Le sujet intriguait Jonathan depuis toujours. Cette impression d’avoir déjà vécu ce qui était en train de lui arriver ne lui était pas étrangère.

– J’ai entendu dire que c’est notre cerveau qui anticipe l’événement à venir.

– C’est le contraire, c’est une manifestation de la mémoire.

– Mais si nous n’avons pas encore vécu quelque chose, comment pouvons-nous nous en souvenir ?

– Qui vous dit que vous ne l’avez pas vécu ?

Elle commença à lui parler des vies antérieures et Jonathan eut un air presque moqueur. La femme prit une certaine distance pour le toiser.

– Vous avez un joli regard. Vous fumez ?

– Non.

– Je m’en doutais, l’odeur vous dérange ? demanda-t-elle en sortant un paquet de cigarettes de sa poche.

– Non plus, répondit Jonathan.

Il s’empara d’une pochette d’allumettes posée sur le comptoir, en gratta une et tendit le bras vers elle. Le tabac grésilla. La flamme s’éteignit aussitôt.

– Vous enseignez ? reprit-il.

– Il m’arrive encore de remplir quelques amphithéâtres. Et vous qui ne croyez pas aux vies antérieures, pourquoi passez-vous la vôtre au XIXe siècle ?

Jonathan fut piqué au vif, il réfléchit quelques instants et se pencha vers elle.

– J’entretiens une relation presque passionnelle avec un peintre qui vivait à cette époque.

Elle fit éclater entre ses dents le glaçon qu’elle suçait et détourna son regard vers les étagères chargées de bouteilles.

– Comment est-on amené à s’intéresser aux vies antérieures ? reprit Jonathan.

– En regardant sa montre et en ne se satisfaisant pas de ce qui est écrit dessus.
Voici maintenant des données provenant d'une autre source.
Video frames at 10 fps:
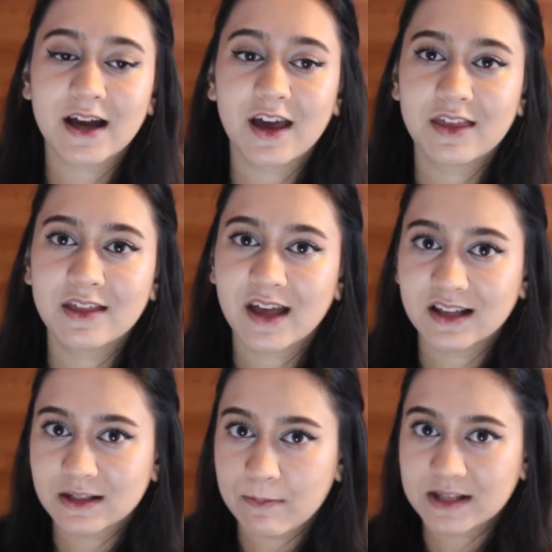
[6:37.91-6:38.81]
I think
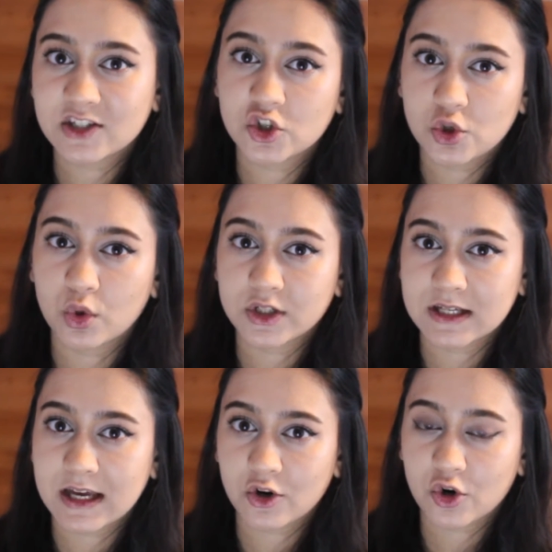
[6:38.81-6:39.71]
that's the message you want to
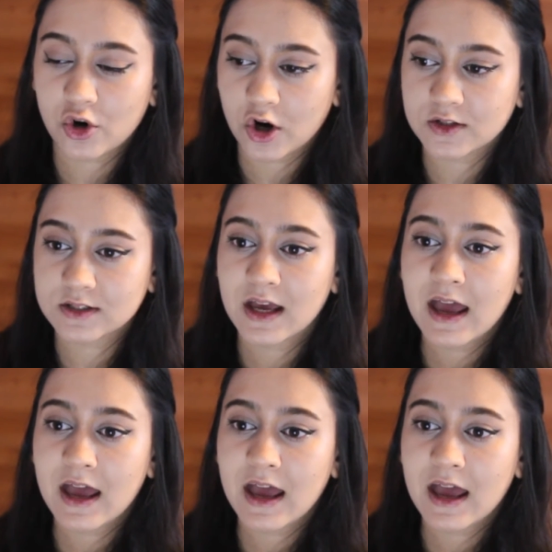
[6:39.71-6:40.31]
get across.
– Ça, c’est un point de vue que j’essaie désespérément de faire comprendre à mon meilleur ami. D’ailleurs, je n’en porte jamais !

La femme le dévisagea et Jonathan se sentit mal à l’aise.

– Je vous prie de m’excuser, reprit-il, je ne me moquais pas de vous.

– C’est peu fréquent, un homme qui s’excuse. Que faites-vous exactement dans le milieu de la peinture ?

La cendre de la cigarette se courbait dangereusement au-dessus du comptoir. Jonathan fit glisser le cendrier sous l’index jauni de son interlocutrice.

– Je suis expert.

– Alors, votre métier vous fait voyager.

– Beaucoup trop.

La femme aux cheveux argent caressa du doigt le verre de sa montre.

– Le temps voyage aussi. Il change d’un lieu à un autre. Rien que dans notre pays nous avons quatre heures différentes.

– Je n’en peux plus de ces décalages, mon estomac non plus d’ailleurs. Certaines semaines je prends mon petit déjeuner à l’heure du dîner.

– La perception que nous avons du temps est erronée. Le temps est une dimension remplie de particules d’énergie. Chaque espèce, chaque individu, chaque atome traverse cette dimension différemment. Je prouverai peut-être un jour que c’est le temps qui contient l’univers et non le contraire.